Investigation: COVID impact on manufacturing could be worse this year


ST. CLOUD, Minn. – The two most pressing concerns of Minnesota manufacturers won’t surprise you: supply chains and attracting skilled workers. You’ve probably heard about it in the papers, at the dinner table, and just about everywhere.

The results of the 2021 State of Manufacturing Survey were released this month, detailing information on how manufacturers are recovering amid the pandemic, what manufacturing executives think of the economy and what prevents them from sleeping at night.

Opinion research firm Meeting Street Insights conducts the survey for Enterprise Minnesota each year, and this is the 13th year that the survey has been conducted.

That alone was its own challenge, as manufacturers appeared to be busier than ever this year, Meeting Street Insights founder Rob Autry said when publishing the survey. Over the past 12 years, most interviews have been carried out during working days. Last year, interviewers spoke to manufacturing executives three times outside of office hours.

This year, 1/3 of interviews were conducted outside of office hours, such as in the evenings or on weekends, Autry said.

He said the results of the investigation indicated that the impact of COVID-19 on manufacturers was as great, if not more, than last year, the St. Cloud Times reported.

Supply chains and the attraction of skilled workers are currently buzzwords nationwide as employers grapple with labor shortages and supplies find themselves in dumpsters. ‘Shipping outside flooded US ports was high on manufacturers’ lists of concerns, Autry said.

This is the first year the survey has asked Minnesota manufacturers about their concerns about supply chains, Autry said, and 67% of manufacturers ranked it between 8 and 10 on a scale of 1 to 10 (with 10 indicating the highest concern).

Just behind that, 61% of manufacturers also ranked attracting skilled workers as a top concern. That’s a 25 point increase from last year’s survey, Autry said.

Robots and employees work together in the Rotochopper manufacturing plant on Tuesday, April 13, 2021, in Saint-Martin.

According to the survey, 62% of these manufacturers are currently hiring for vacancies. Of those who held vacancies, 87% said it was either quite difficult or very difficult to attract qualified candidates to manufacturers like them. And 50% of manufacturers indicated that hiring new employees was one of the two or three most important drivers of future growth for their business, just ahead of rising material costs for products.

These workforce challenges are felt most keenly in larger companies, Autry said. Among manufacturers with more than 50 employees, 84% said they were hiring and that it was difficult to find the workers they needed, according to Autry. 67% said it was very difficult. Autry said it was “pretty dramatic”.

Conversely, smaller manufacturers are the ones feeling the impact of COVID-19 even more this year, Autry said.

More manufacturers than ever, 46%, believe the business climate in Minnesota has deteriorated over the past five years. COVID-19 clearly had an impact on that opinion, he said.

“In the five years we’ve asked in this survey, this is by far the highest level we’ve seen,” Autry said. “It was 11 points higher than a year ago.”

This year, 94% of manufacturers believed COVID-19 was having a modest or major impact on Minnesota’s economy and business climate. (That’s up 2% from last year.) The other response options were minor impact or no impact.

While regionally, there isn’t much of a difference in how manufacturers feel on this point, 78% of small manufacturers – those with sales of less than $ 1 million – estimated that COVID -19 had a major impact on the economy and the business climate of the state. That’s an increase from last year, when in comparison, companies with more than $ 5 million in revenue were less concerned about this than last year (61% felt the pandemic had a major impact on the economy and the business climate of the State).

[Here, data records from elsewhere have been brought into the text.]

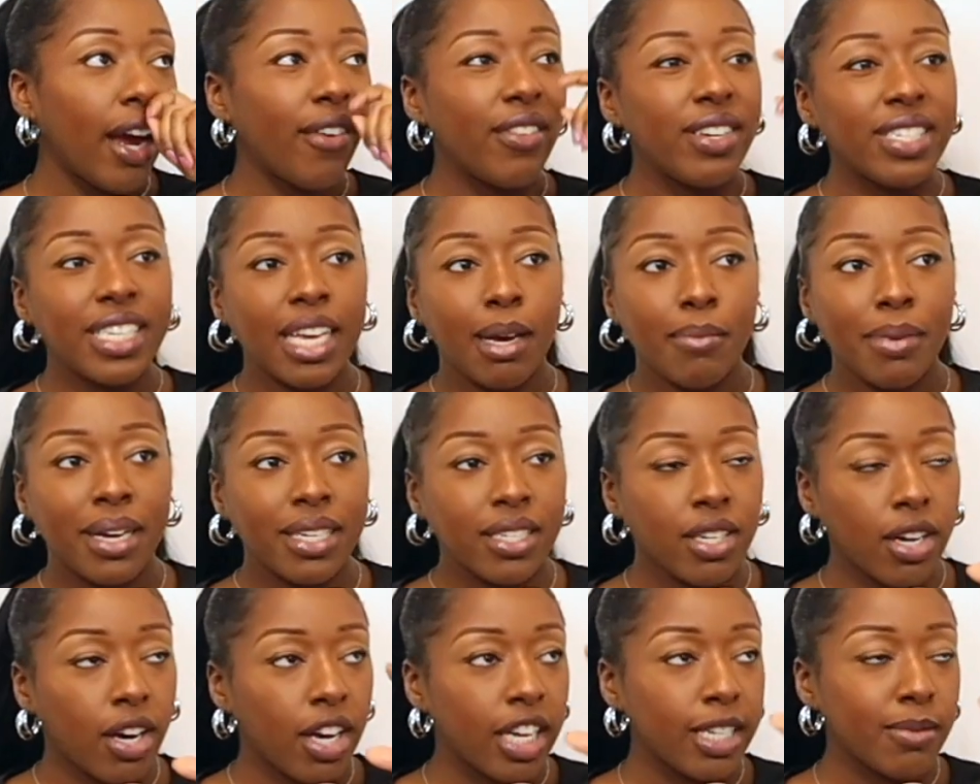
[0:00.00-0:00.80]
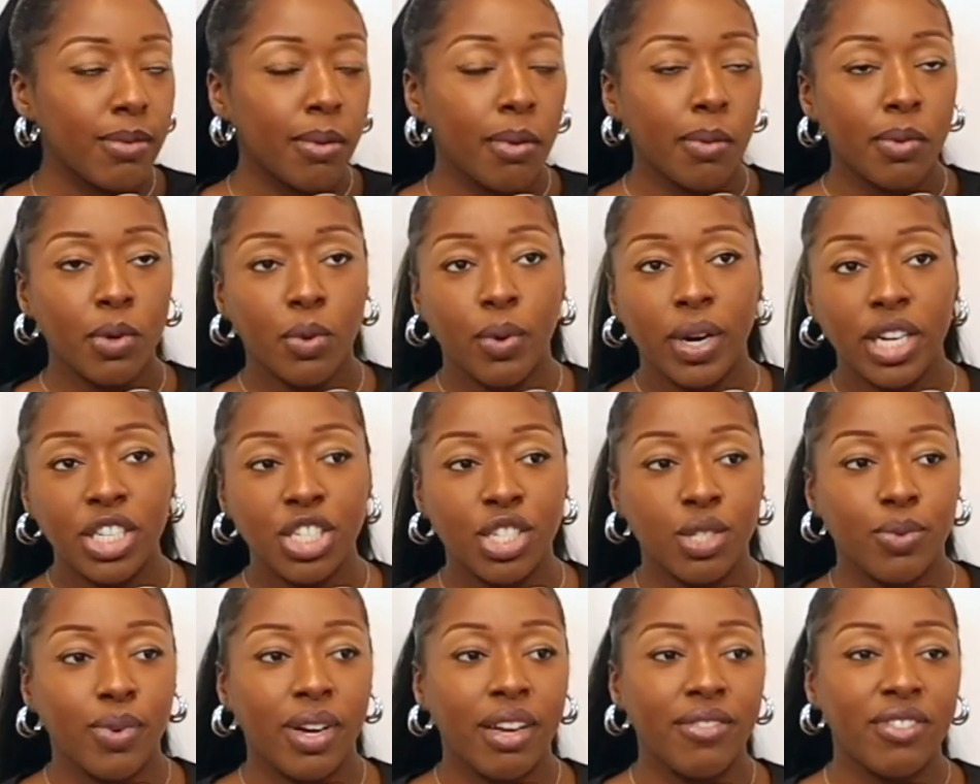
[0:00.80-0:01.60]
every time I had to ask my mum a
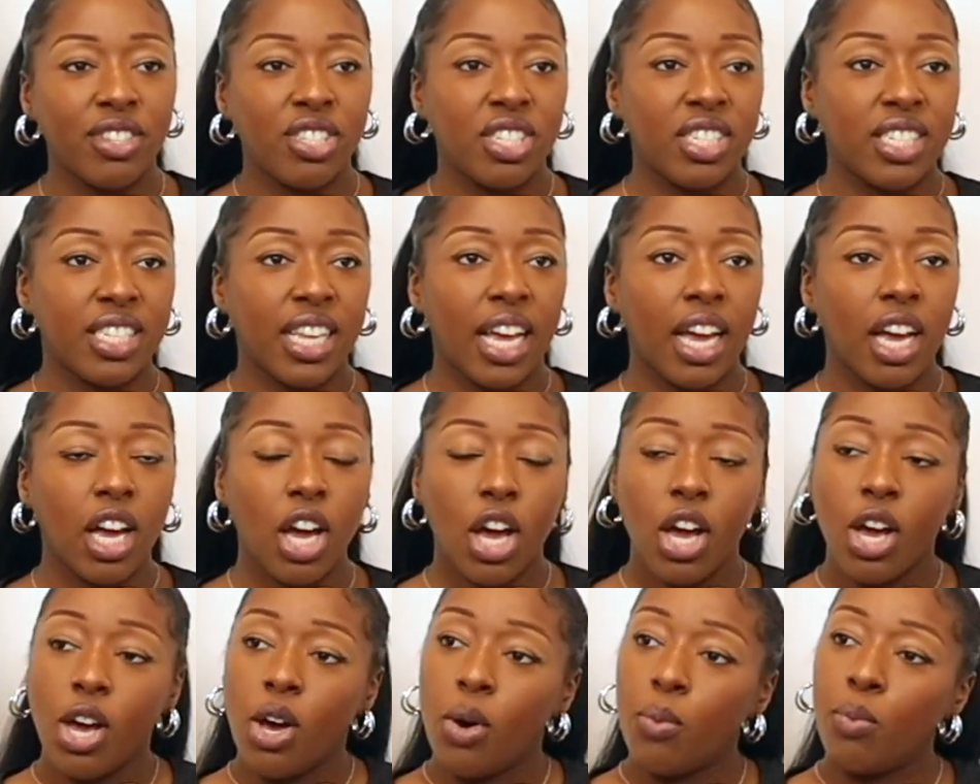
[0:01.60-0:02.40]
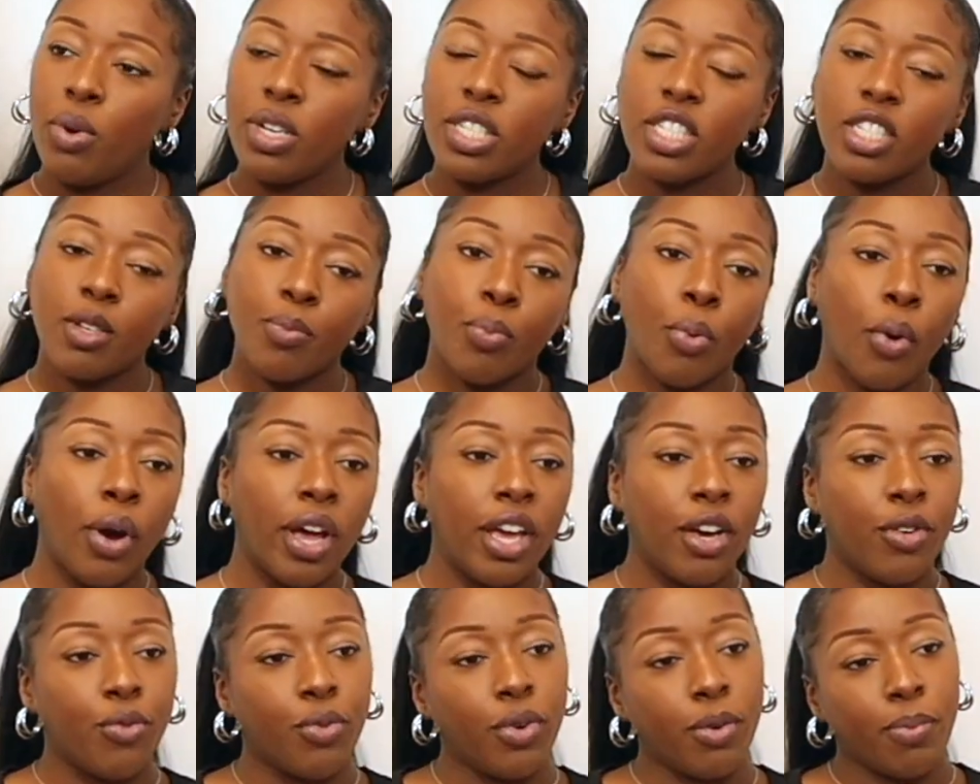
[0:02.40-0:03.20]
question or whatever, she's like, what's the
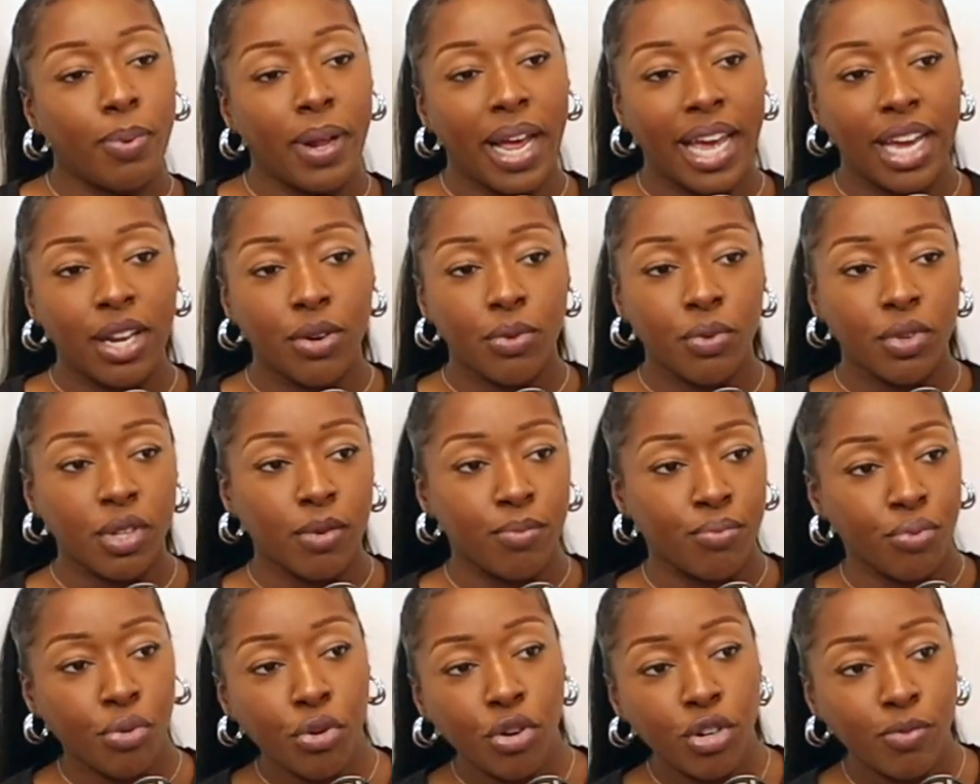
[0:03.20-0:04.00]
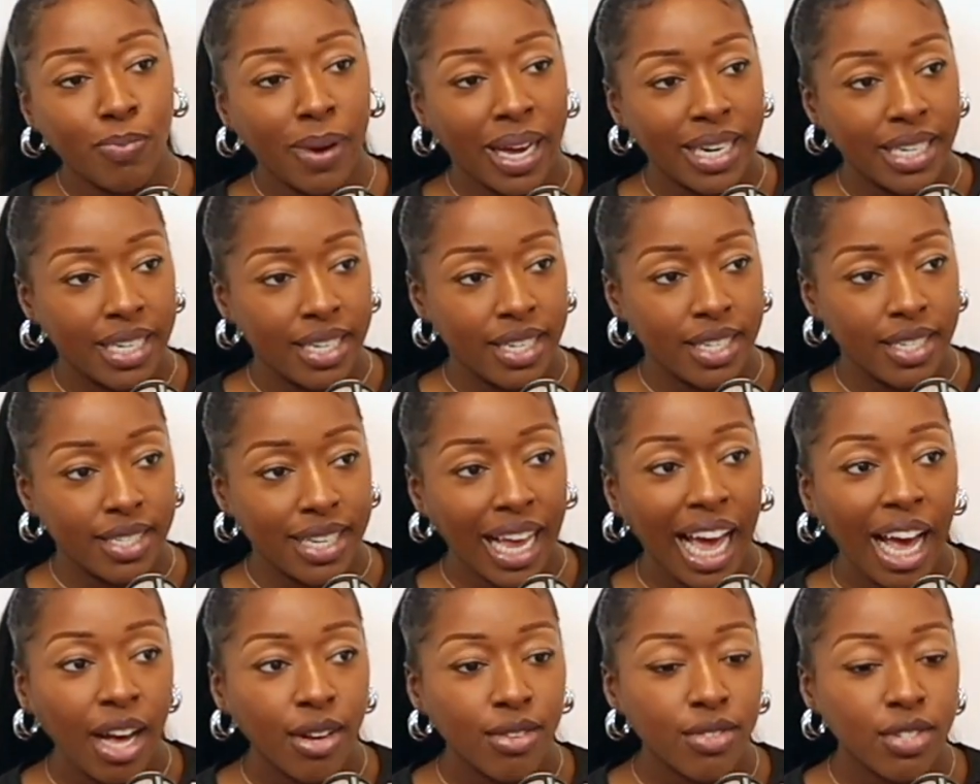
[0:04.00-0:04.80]
point if we're paying all the broadband in this
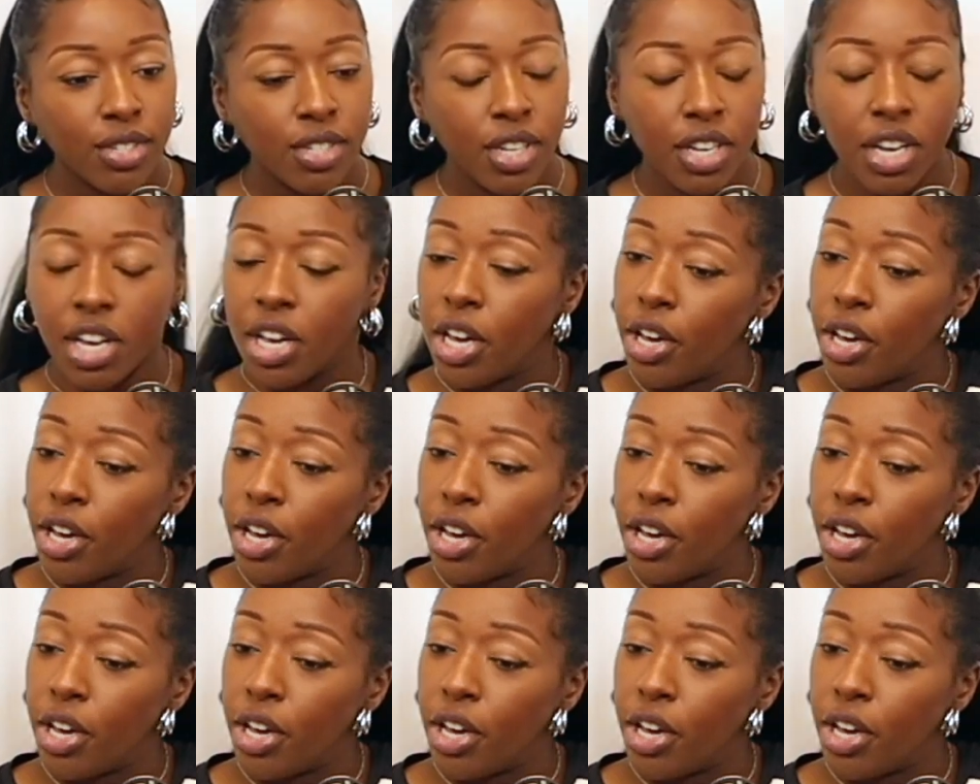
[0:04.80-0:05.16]
house?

“Now you have this big gap between those making less than a million and those making $ 5 million and more,” Autry said.

Nonetheless, the manufacturers responded that they were confident in the future of their business from a financial standpoint. This confidence has not returned to pre-COVID-19 levels, but 87% of manufacturers surveyed said they were confident about their company’s future from a financial standpoint.

“These are still extremely high numbers in terms of trust,” Autry said.

Again, however, small manufacturers in Minnesota reported a smaller confidence rebound than large companies.

When it comes to key business metrics, manufacturers polled indicated rebound expectations for gross revenue, profitability, and capital spending for the year.

In 2019, 59% of manufacturers expected their gross revenues to increase that year. That figure fell to 21% in 2020, but rebounded to 51%. 41% of manufacturers expect their profitability to increase in 2021 (up 17 points from last year’s survey).

But 44% of manufacturers have indicated they expect capital spending to increase.

Historically, “we’ve never come close to that level” in the past 12 years, Autry said.